=== Problem requirements ===
All records are to be reproduced verbatim, with images omitted.

=== Records provided ===
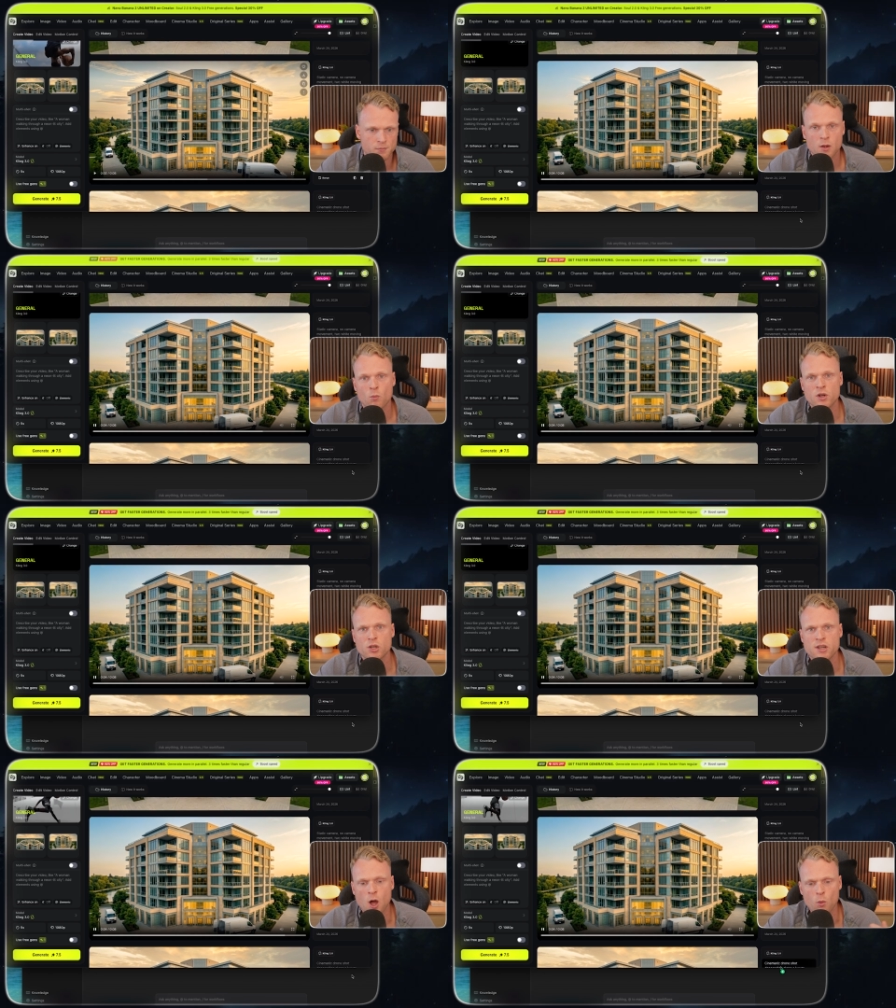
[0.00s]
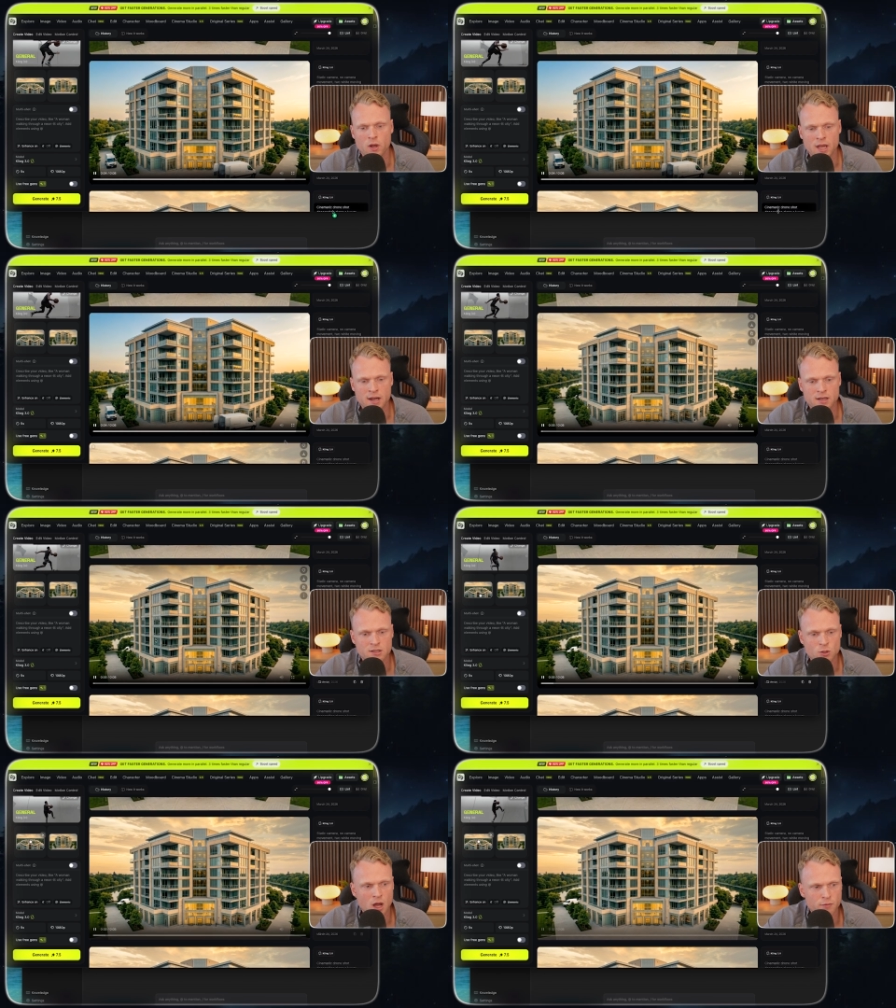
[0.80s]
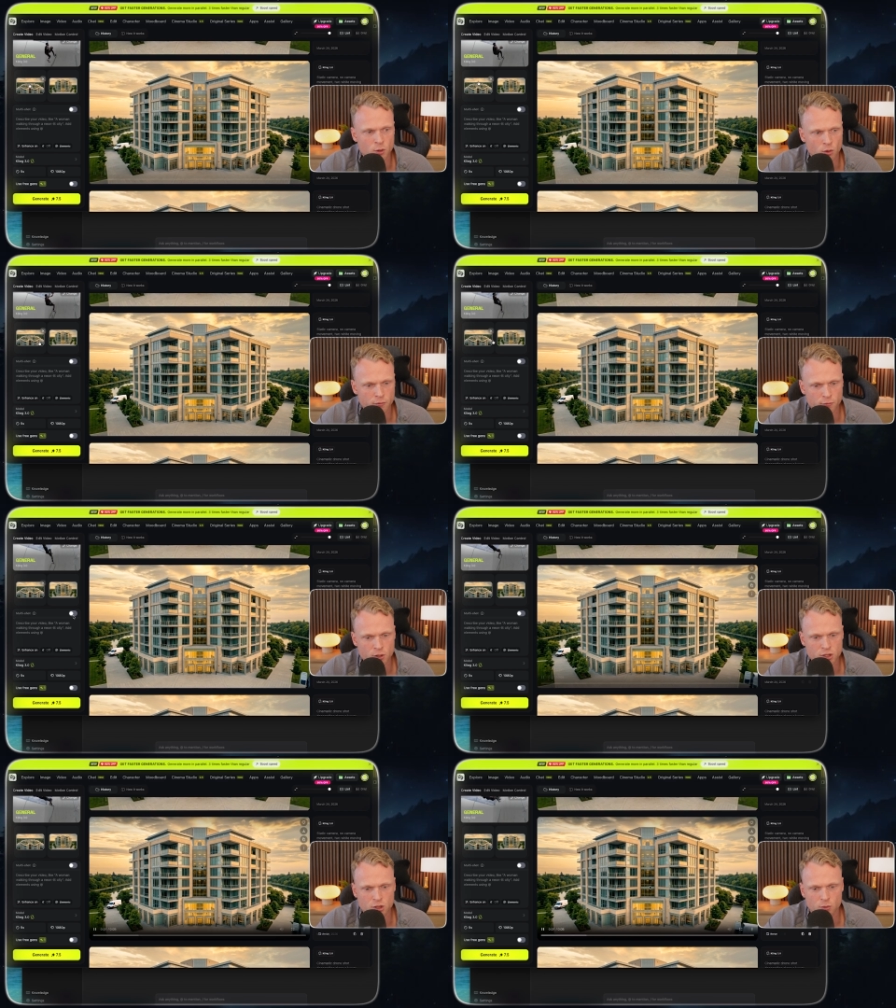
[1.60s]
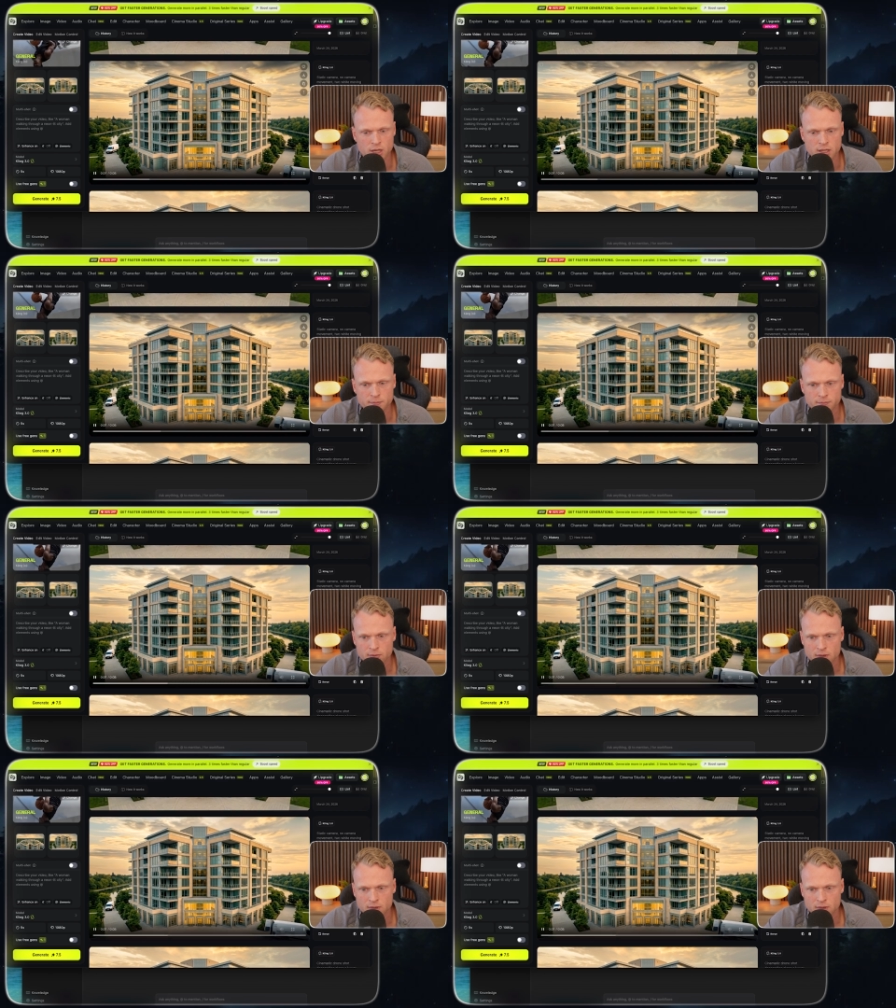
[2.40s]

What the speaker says: And what you now will get is you have your first screen.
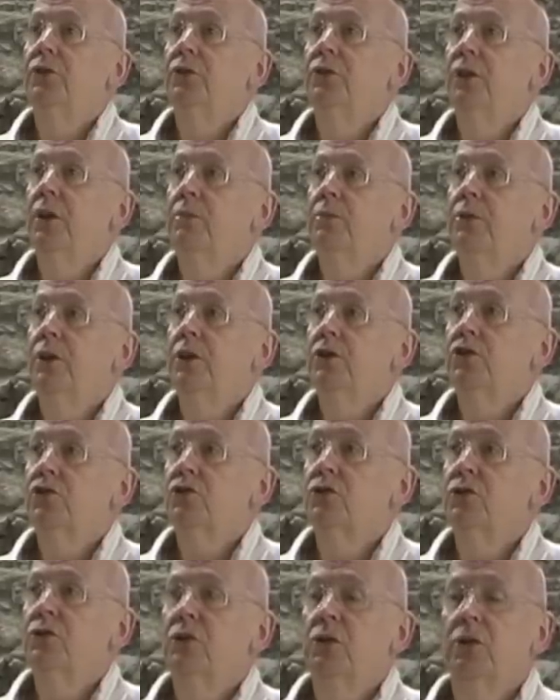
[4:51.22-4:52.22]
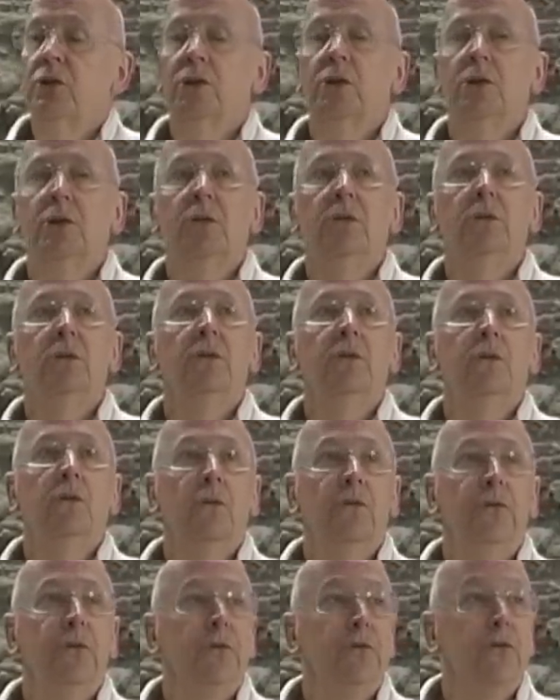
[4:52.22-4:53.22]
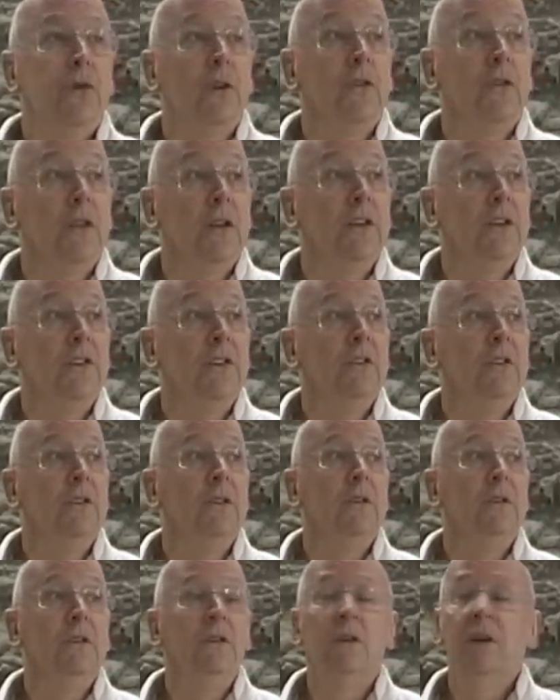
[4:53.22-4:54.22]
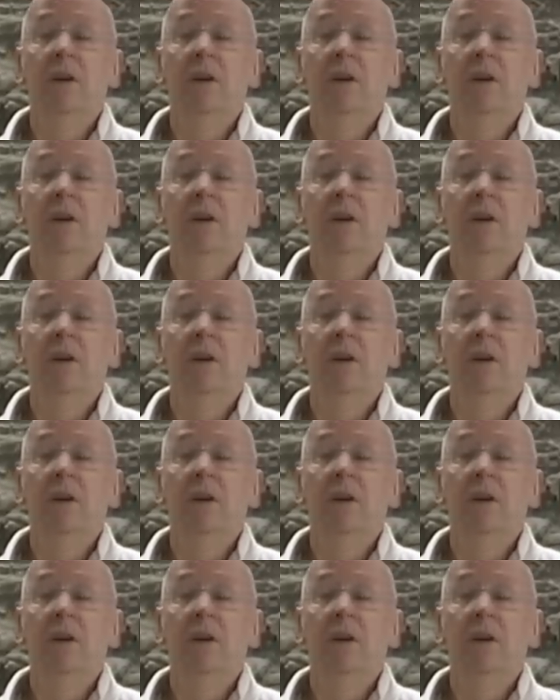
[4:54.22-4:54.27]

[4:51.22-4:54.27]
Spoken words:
into temptation. Also translated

=== Exercise response ===
[0.00s]
[0.80s]
[1.60s]
[2.40s]

What the speaker says: And what you now will get is you have your first screen.
[4:51.22-4:52.22]
[4:52.22-4:53.22]
[4:53.22-4:54.22]
[4:54.22-4:54.27]

[4:51.22-4:54.27]
Spoken words:
into temptation. Also translated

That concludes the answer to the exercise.